Tooth Type – Generally speaking, saw teeth are either crosscut filed, which means designed to cut across the grain or rip filed, designed to cut with the grain. It is unlikely that you will find anything but crosscut saws at the hardware store because they are the most versatile and can do both jobs.

I got lucky with my first saw, it was just right for sawing through the thin red oak stock I picked for the toolbox. Here is a link to The Lumber Lab affiliate store where you can get a saw very similar to what I started with. One drawback to saws like this with hardened teeth is that they cannot be resharpened, which is why I don’t have that saw anymore. I now have a couple nice old saws that I’ve learned to resharpen.

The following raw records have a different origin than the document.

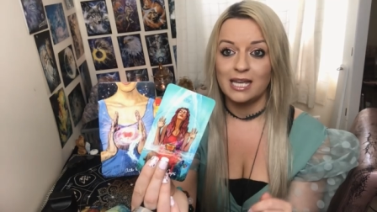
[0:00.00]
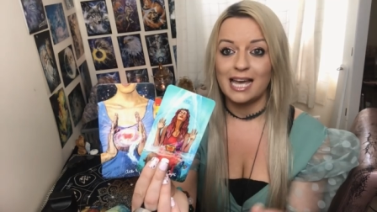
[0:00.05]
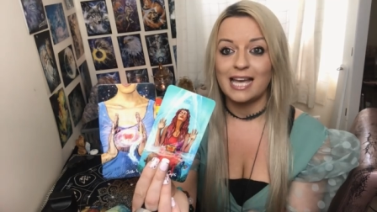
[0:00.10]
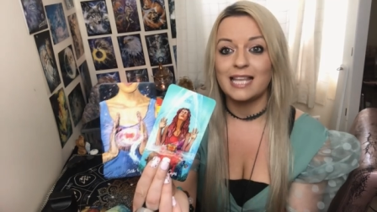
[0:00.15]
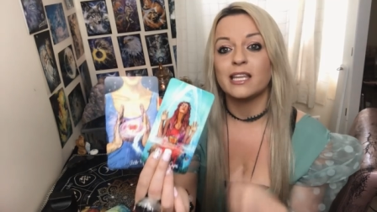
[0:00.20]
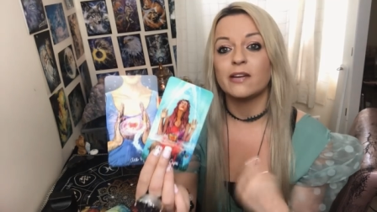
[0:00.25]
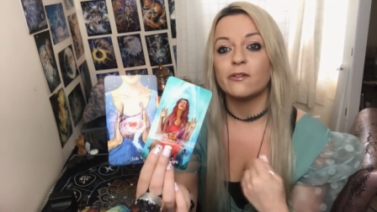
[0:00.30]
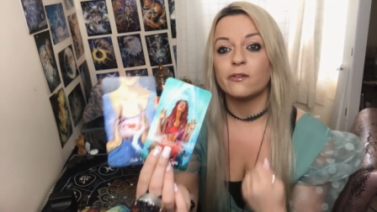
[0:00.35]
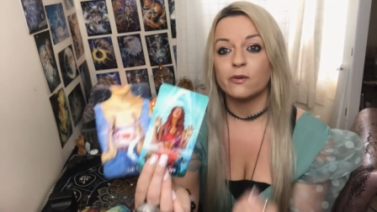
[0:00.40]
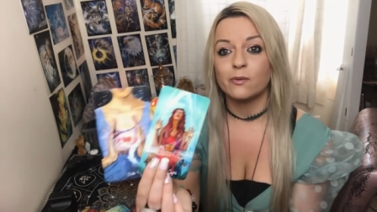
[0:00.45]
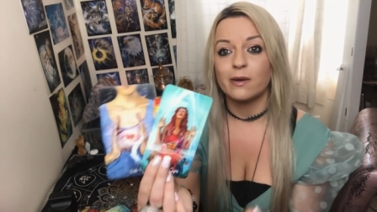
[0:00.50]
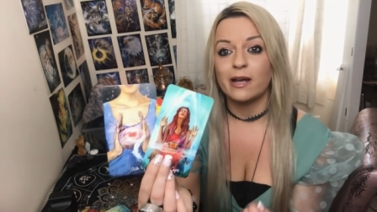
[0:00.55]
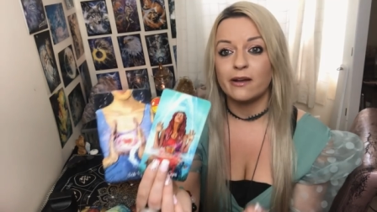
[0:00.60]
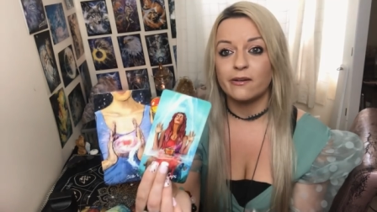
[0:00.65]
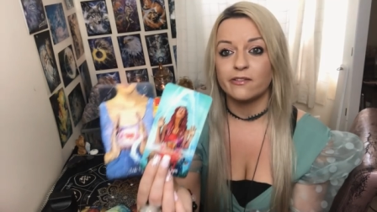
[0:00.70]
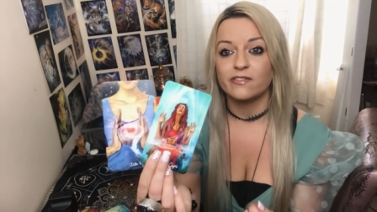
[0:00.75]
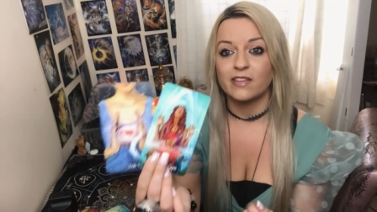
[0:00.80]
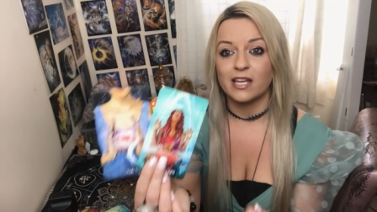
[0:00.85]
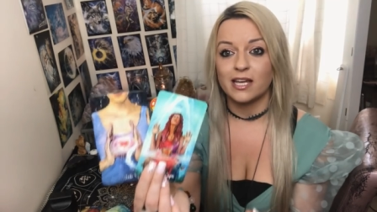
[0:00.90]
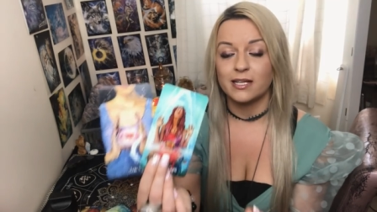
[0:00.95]
and they're
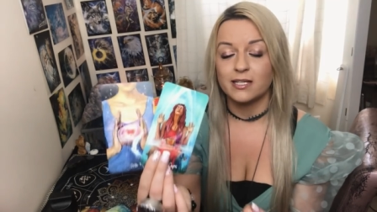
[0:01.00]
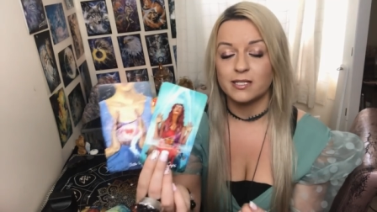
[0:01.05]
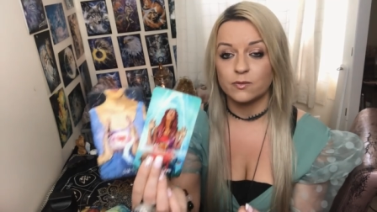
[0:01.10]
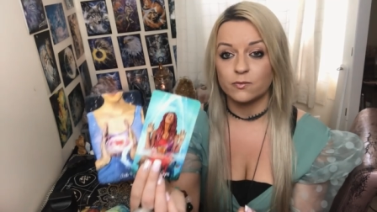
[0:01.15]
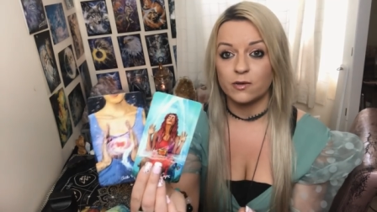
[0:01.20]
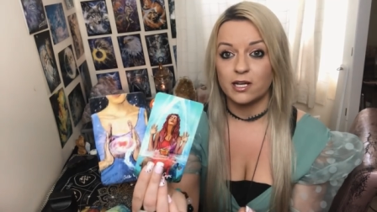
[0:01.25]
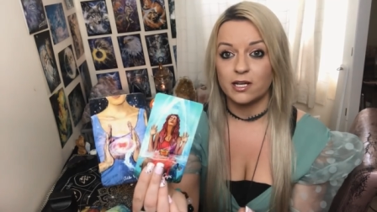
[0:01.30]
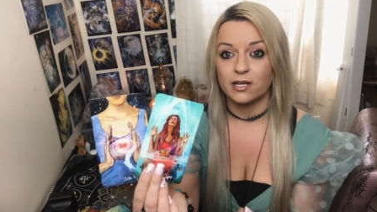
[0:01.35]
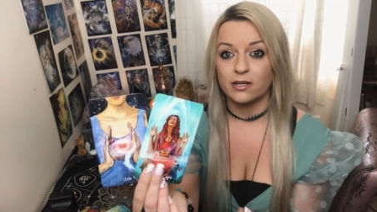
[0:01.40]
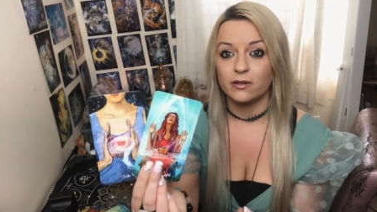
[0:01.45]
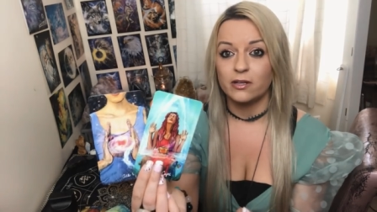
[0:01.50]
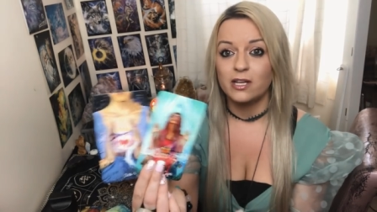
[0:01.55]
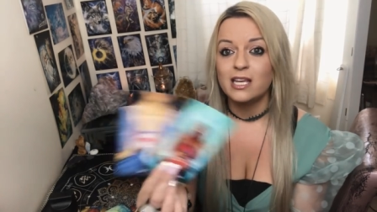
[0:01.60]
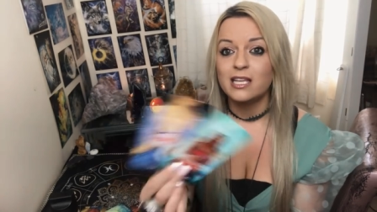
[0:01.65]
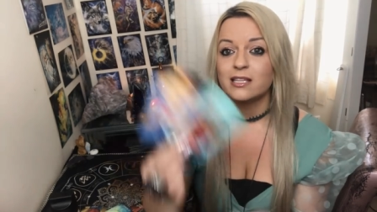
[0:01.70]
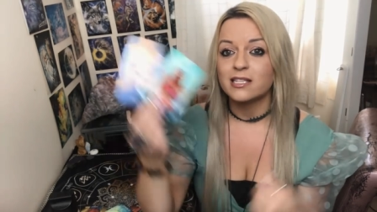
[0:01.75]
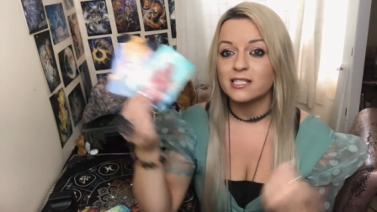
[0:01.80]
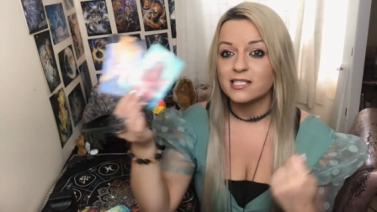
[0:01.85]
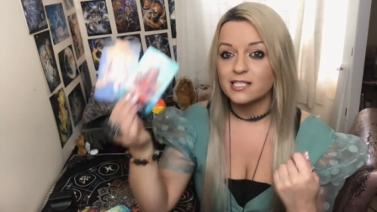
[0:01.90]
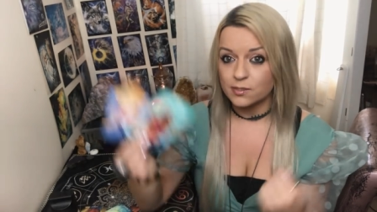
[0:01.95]
aware of that as well
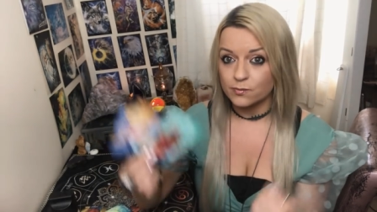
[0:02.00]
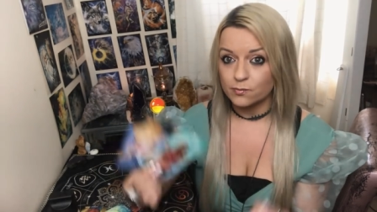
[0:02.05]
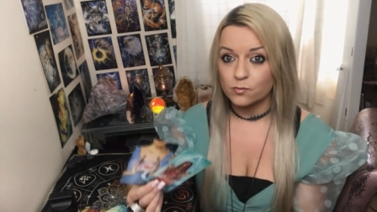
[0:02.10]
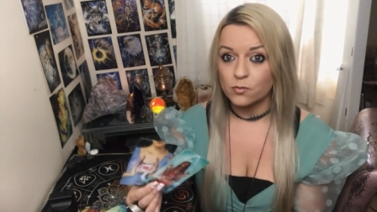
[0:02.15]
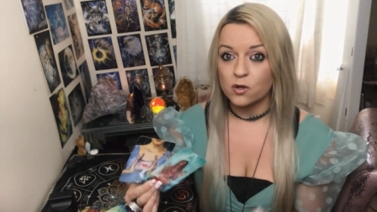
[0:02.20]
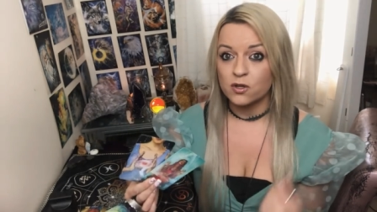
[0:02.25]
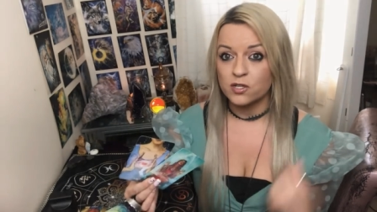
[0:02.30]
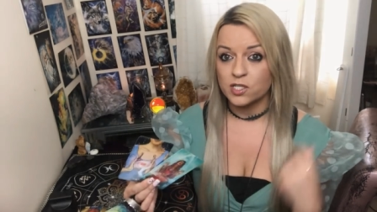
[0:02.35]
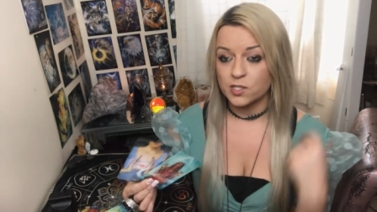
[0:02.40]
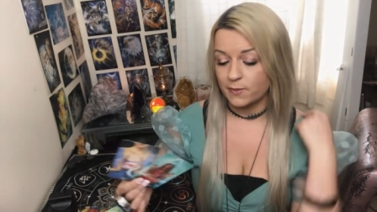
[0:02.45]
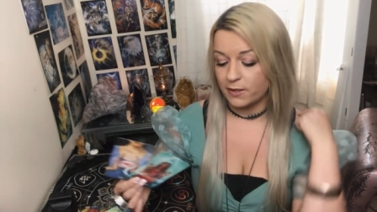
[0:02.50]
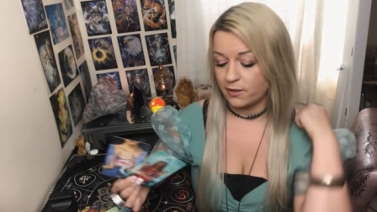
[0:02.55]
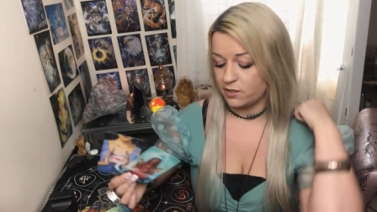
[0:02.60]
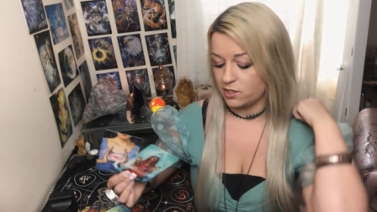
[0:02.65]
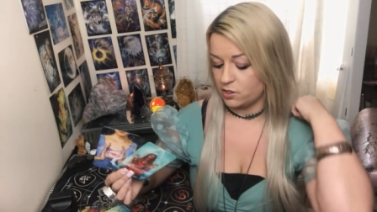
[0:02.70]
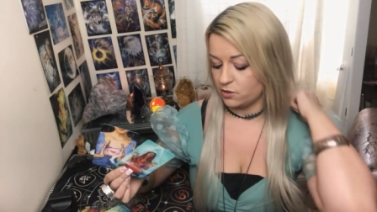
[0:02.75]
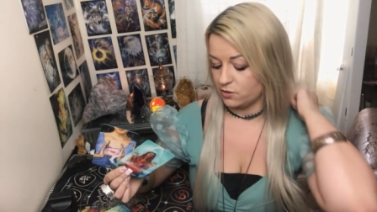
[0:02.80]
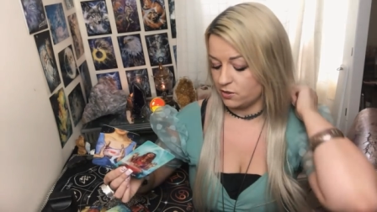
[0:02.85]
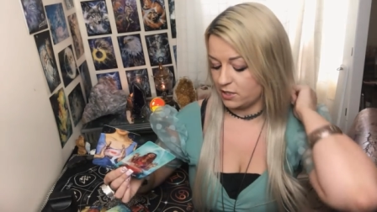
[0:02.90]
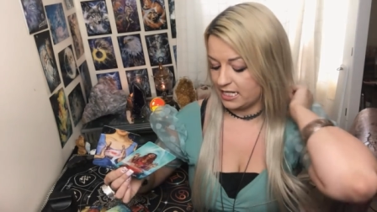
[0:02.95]
this is a more
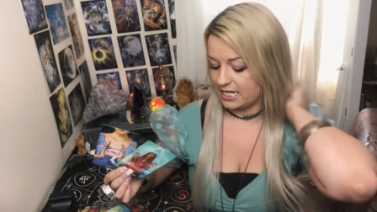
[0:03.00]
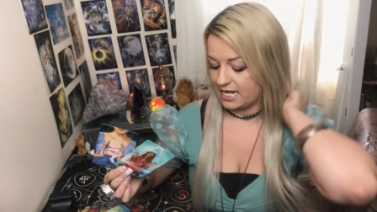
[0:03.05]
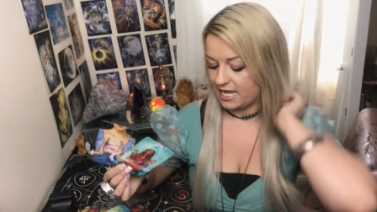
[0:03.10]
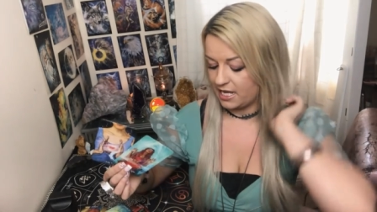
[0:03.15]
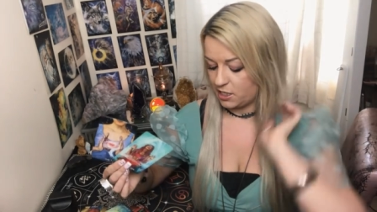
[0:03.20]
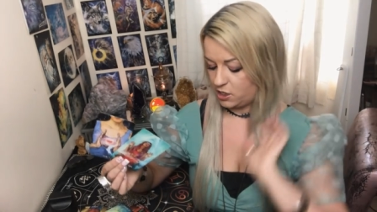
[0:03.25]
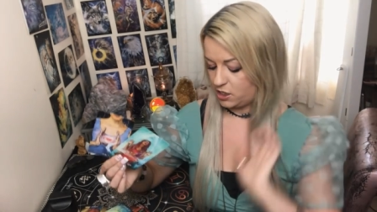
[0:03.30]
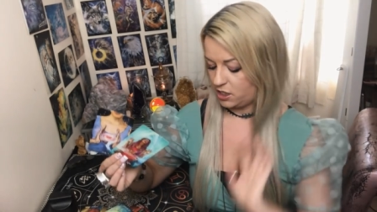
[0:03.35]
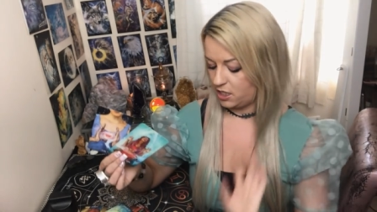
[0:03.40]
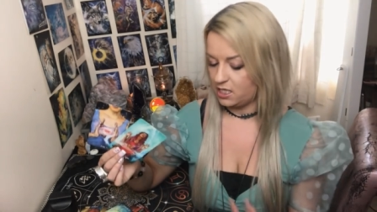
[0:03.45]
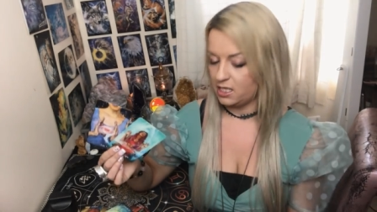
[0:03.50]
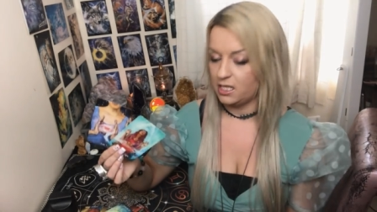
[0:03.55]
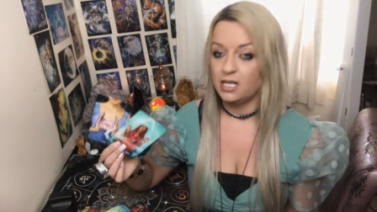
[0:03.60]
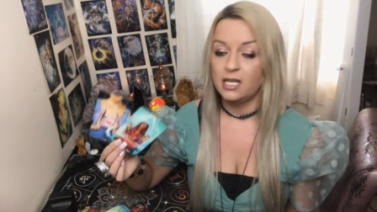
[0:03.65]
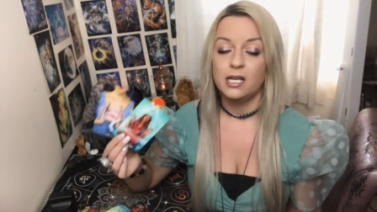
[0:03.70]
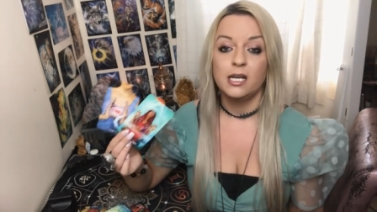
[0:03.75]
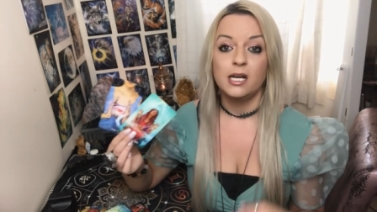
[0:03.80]
spiritual connection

Tack Hammer – I chose glue and nails to hold the toolbox together. With the 1/4″ thick stock I didn’t want to use long nails which made holding the nails difficult. Luckily almost all tack hammers come with a magnetic end, which holds the nail to the hammer, saving your fingers from a good bruising. Link to The Lumber Lab store for tack hammer. This isn’t the cheapest one, but this hammer is so versatile it’s worth every penny and has a better magnet than most.

Block plane – I forget where and by whom I was first introduced to the hand plane, but I am forever indebted to the source. Soon after I went out and bought my first standard angle block plane. I sharpened the blade using the stones I had for keeping my hunting knives sharp and I’m continually impressed by this tool’s usefulness.

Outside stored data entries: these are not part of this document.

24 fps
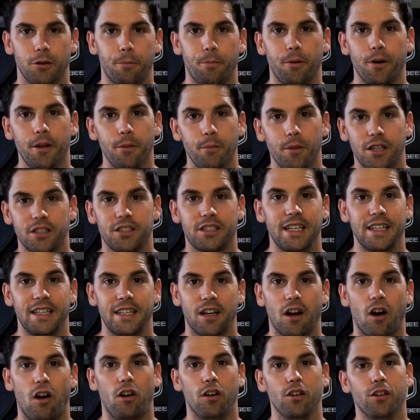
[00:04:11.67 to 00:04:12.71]
you're pretty much
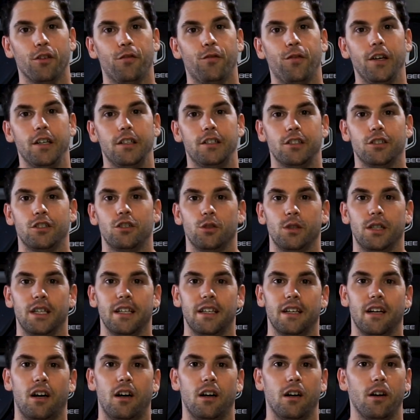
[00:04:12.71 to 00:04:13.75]
getting all the features you
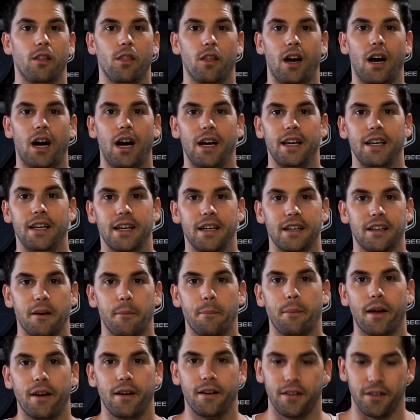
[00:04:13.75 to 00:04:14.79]
get out of the high-end
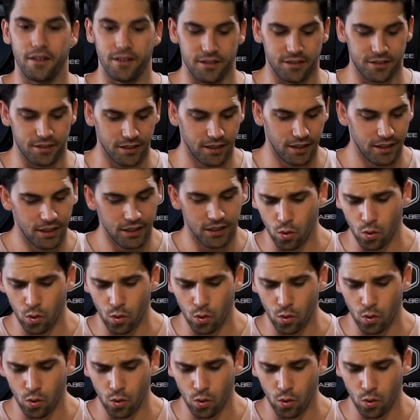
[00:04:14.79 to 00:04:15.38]
competitors.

In the time since I bought my block plane, Stanley has introduced a and much improved line of their woodworking tools, including their block plane. If I was starting out from square one today, I’d get their latest offering. Here is a Lumber Lab affiliate link.

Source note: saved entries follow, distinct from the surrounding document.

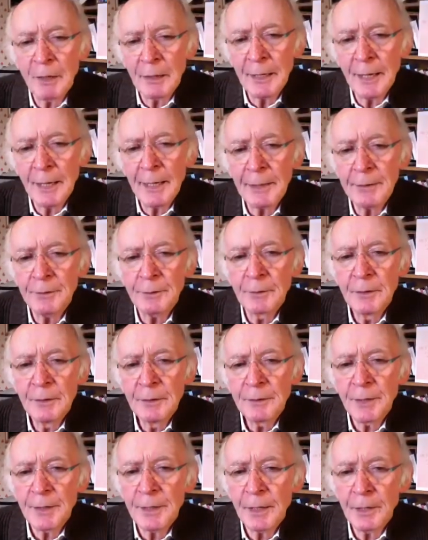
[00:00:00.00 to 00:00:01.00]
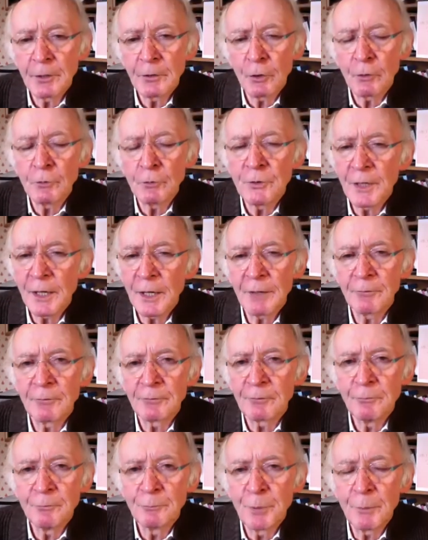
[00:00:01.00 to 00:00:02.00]
glad that I don't have
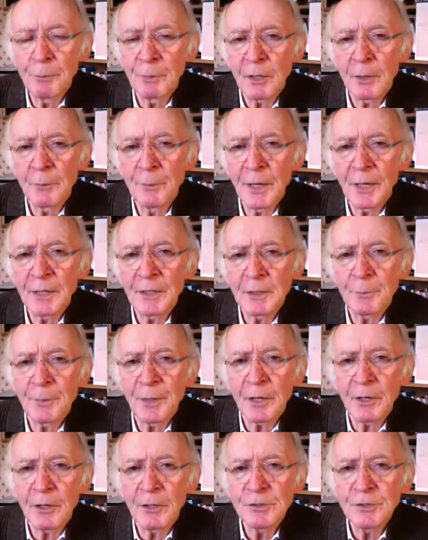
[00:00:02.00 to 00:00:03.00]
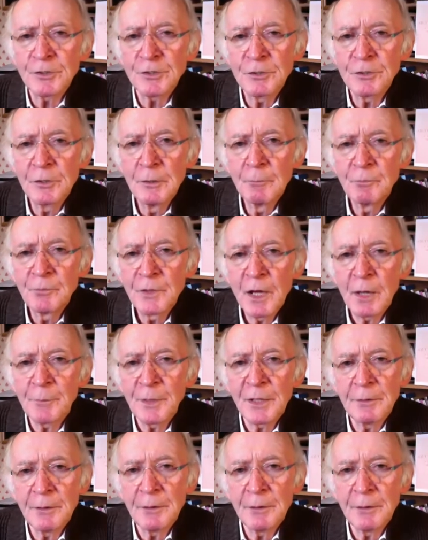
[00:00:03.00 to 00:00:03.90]
people coming into my house. I mean,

Woodburning pen – While certainly not necessary, I used this too for embellishment and to personalize the project. This model comes with all the tips you will need and is made by Weller, a company that also builds quality soldering irons, available in The Lumber Lab amazon store (also an affiliate link.

Moving on from this project, which was all butt joints, I started learning about new joinery methods. I designed my next few projects specifically to learn a new joinery technique with each one. For these next projects, a good set of bench chisels was an absolute necessity.

Bench Chisels – These tools can perform a wide variety of tasks in the wood shop. A high quality set will take you far, so don’t make the mistake I did and purchase discount tools, they will only frustrate you. These Irwin chisels are a great starter set, here is The Lumber Lab amazon store link.

Other common tools that are helpful when crafting projects from wood are:

Tape Measure

Mechanical Pencil

Ruler

Drill and twist bits

Screwdrivers

Clamps or Tape

With these basic tools, we will be able to enhance our electronics projects by custom building wooden enclosures for them.

What’s missing from this list are the large stationary machines that do the heavy, loud, dirty work of transforming rough sawn wood into useful boards. Unless you want to start a cabinet shop, the large expense of buying those tools new cannot be justified.

Now if you noticed above, I intentionally wrote in a loophole. Buying large machinery new is costly, which is why I feel so luck to have basic electronics knowledge. This has allowed me to purchase large machines what were in need of repair to and fix them up. I have therefore outfitted my shop with some very nice machines on the cheap. In fact, there is a good chance that the older a tool is, the more it will be used in my shop. My favorite bandsaw dates back to the ’50s and my tablesaw is ’70s vintage. And my favorite hand tools are all from antique stores.

In summary, I advise those just starting out to pick a small starter project and then get the tools you will need for that project. Buy new where you can afford it and used when you have the knowledge about how to repair it.